▶ **WORK ORDER**
In the records below, print each line exactly and leave every image out.
== DATA TO USE ==
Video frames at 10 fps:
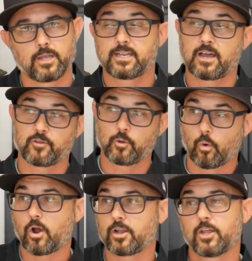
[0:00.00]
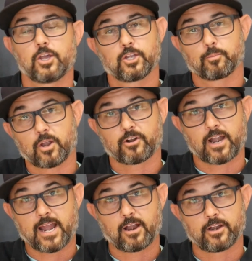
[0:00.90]
Now, if you want, your brother
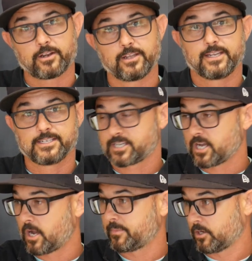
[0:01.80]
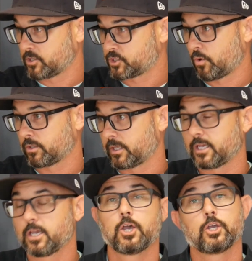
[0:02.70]
Aaron, he's coming here
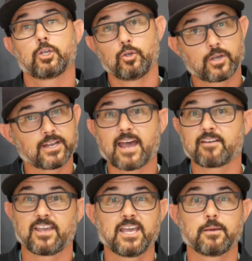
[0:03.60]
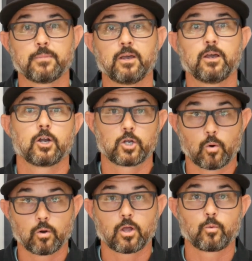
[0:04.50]
shortly. You can have him
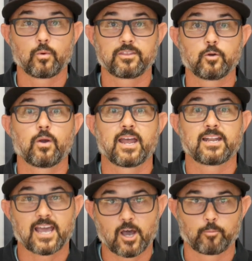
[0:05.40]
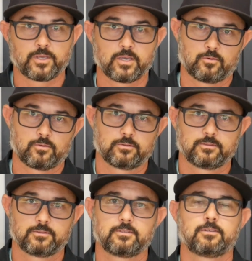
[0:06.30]
go along with you and help you.
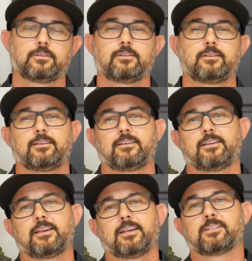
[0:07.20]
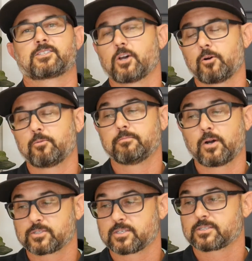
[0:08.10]
And so
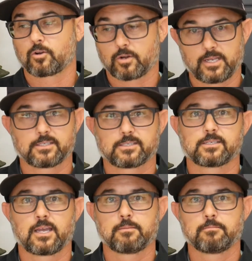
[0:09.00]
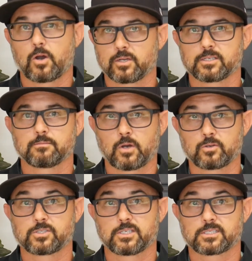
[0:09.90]
Moses agrees, and
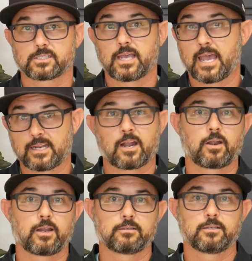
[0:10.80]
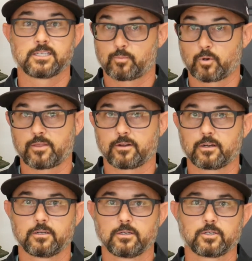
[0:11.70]
Moses and Aaron, his brother,
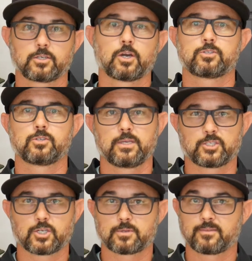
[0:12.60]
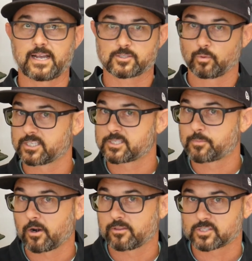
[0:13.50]
go to Egypt. And that's where this
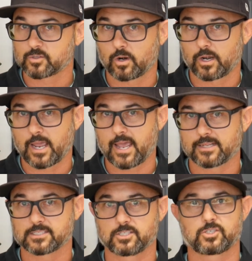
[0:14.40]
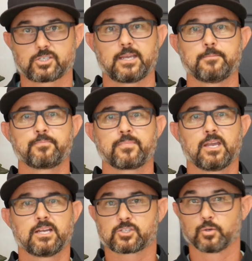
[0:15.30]
part of the story ends, you see.
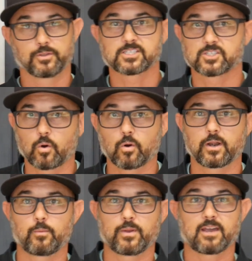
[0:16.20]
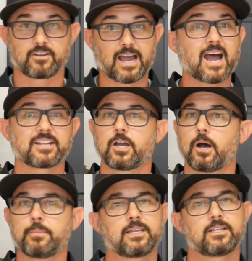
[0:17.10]
And so in this story, we have God
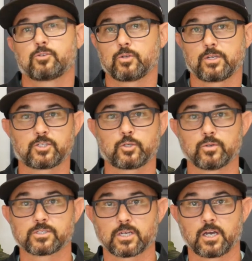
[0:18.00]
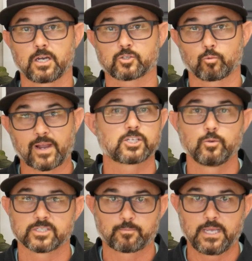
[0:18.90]
coming in to rescue
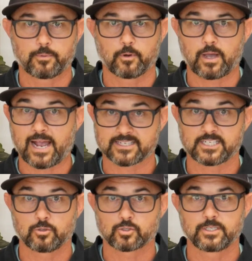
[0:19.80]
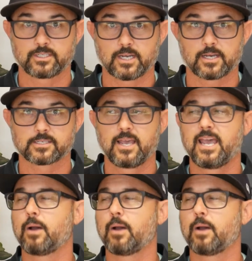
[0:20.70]
his people, as he usually does.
===
▶ **SOLUTION TO THE EXERCISE**
Video frames at 10 fps:
[0:00.00]
[0:00.90]
Now, if you want, your brother
[0:01.80]
[0:02.70]
Aaron, he's coming here
[0:03.60]
[0:04.50]
shortly. You can have him
[0:05.40]
[0:06.30]
go along with you and help you.
[0:07.20]
[0:08.10]
And so
[0:09.00]
[0:09.90]
Moses agrees, and
[0:10.80]
[0:11.70]
Moses and Aaron, his brother,
[0:12.60]
[0:13.50]
go to Egypt. And that's where this
[0:14.40]
[0:15.30]
part of the story ends, you see.
[0:16.20]
[0:17.10]
And so in this story, we have God
[0:18.00]
[0:18.90]
coming in to rescue
[0:19.80]
[0:20.70]
his people, as he usually does.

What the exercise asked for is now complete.